== WORK INSTRUCTIONS ==
Down to the last line below, repeat the entries word for word and drop the pictures.

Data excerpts
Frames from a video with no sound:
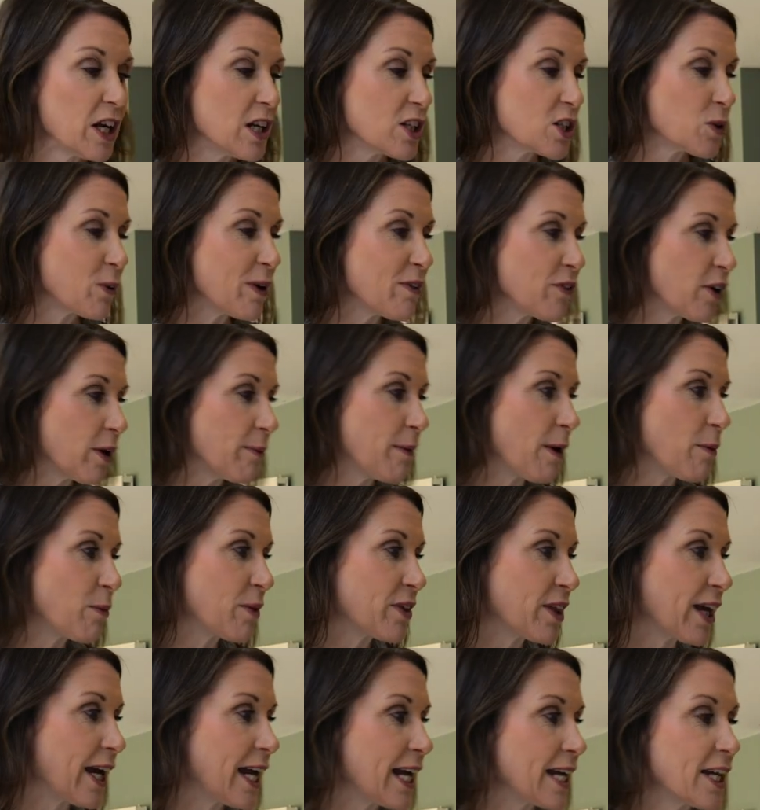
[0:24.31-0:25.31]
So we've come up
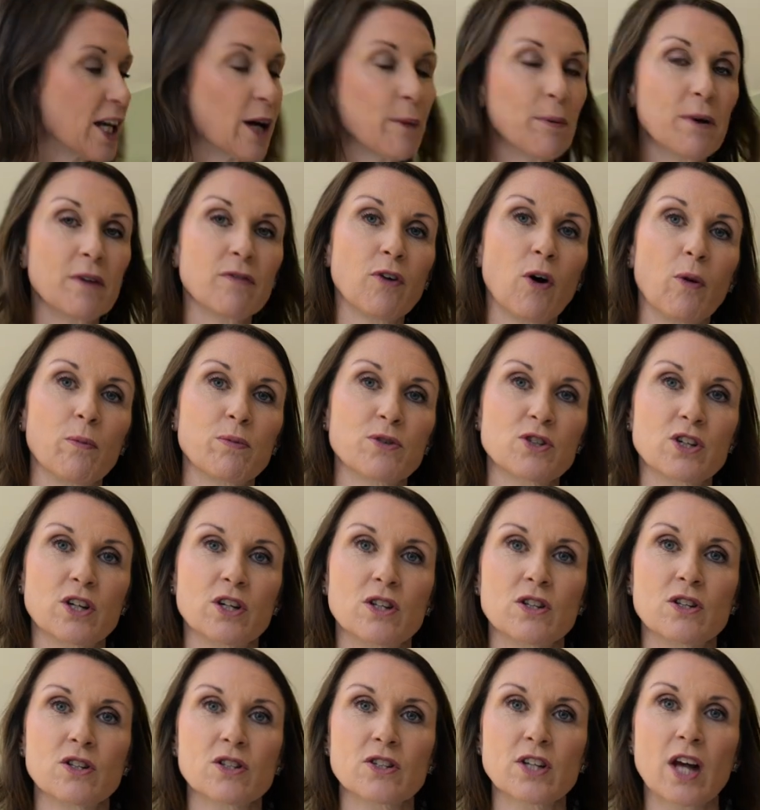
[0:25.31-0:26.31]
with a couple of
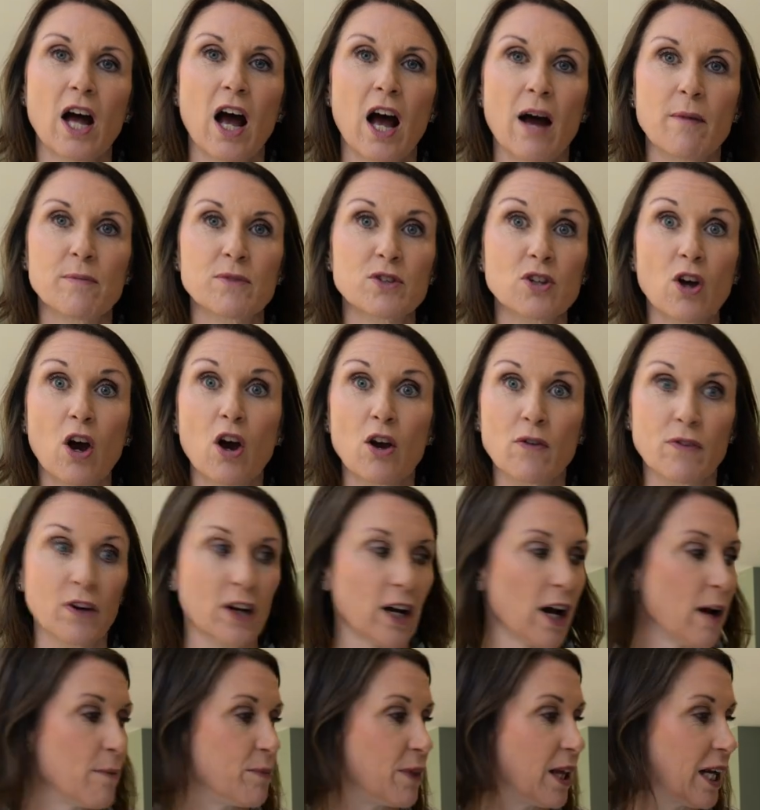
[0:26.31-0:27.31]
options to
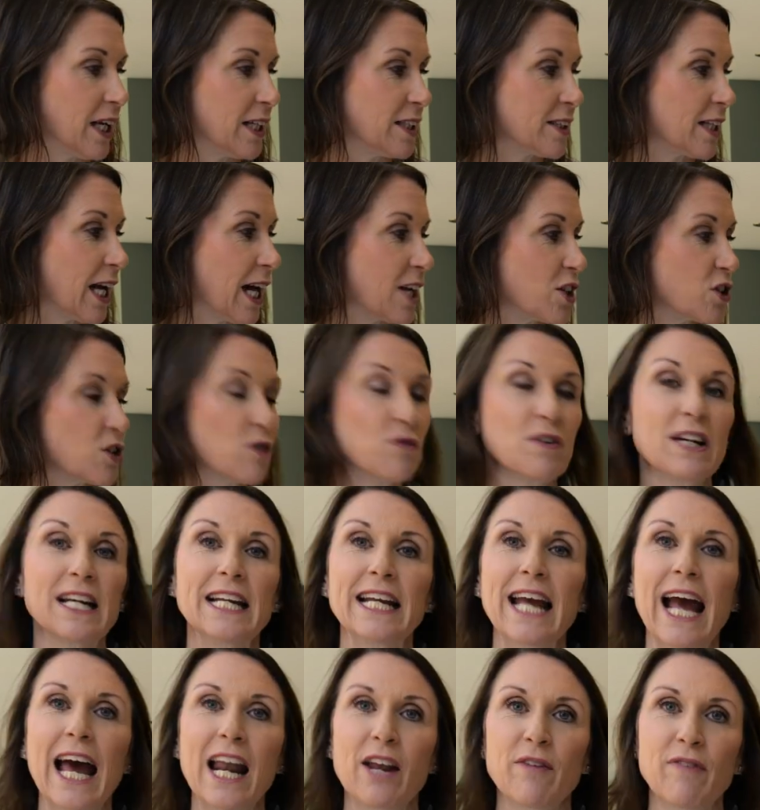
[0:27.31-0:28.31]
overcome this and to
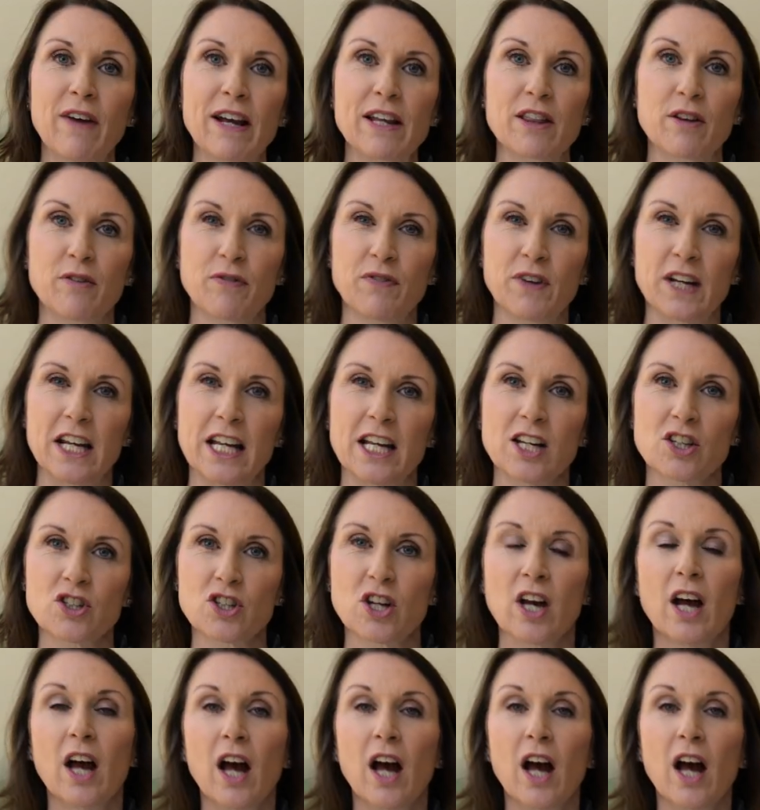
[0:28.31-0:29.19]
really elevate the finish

== TASK RESULT ==
Frames from a video with no sound:
[0:24.31-0:25.31]
So we've come up
[0:25.31-0:26.31]
with a couple of
[0:26.31-0:27.31]
options to
[0:27.31-0:28.31]
overcome this and to
[0:28.31-0:29.19]
really elevate the finish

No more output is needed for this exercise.